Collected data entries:
####
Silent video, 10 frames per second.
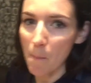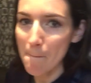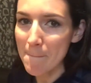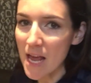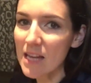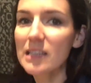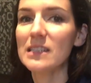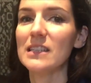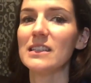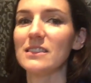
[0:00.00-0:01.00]

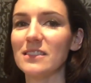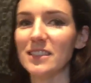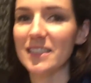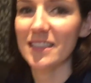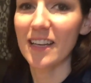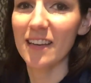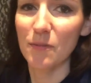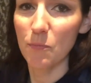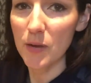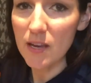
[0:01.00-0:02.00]
amazing. It's like
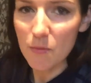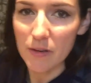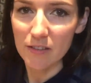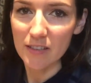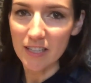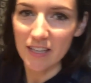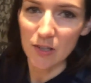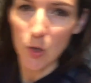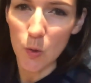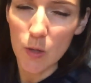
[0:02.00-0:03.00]
peanut buttery
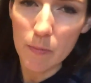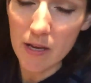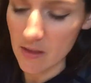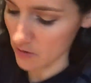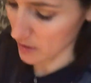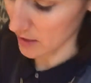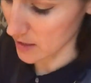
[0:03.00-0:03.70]
and creamy, and there's like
####
### What to do
Your task is an exact printout of the records above, with no pictures.

### Task response
Silent video, 10 frames per second.
[0:00.00-0:01.00]

[0:01.00-0:02.00]
amazing. It's like
[0:02.00-0:03.00]
peanut buttery
[0:03.00-0:03.70]
and creamy, and there's like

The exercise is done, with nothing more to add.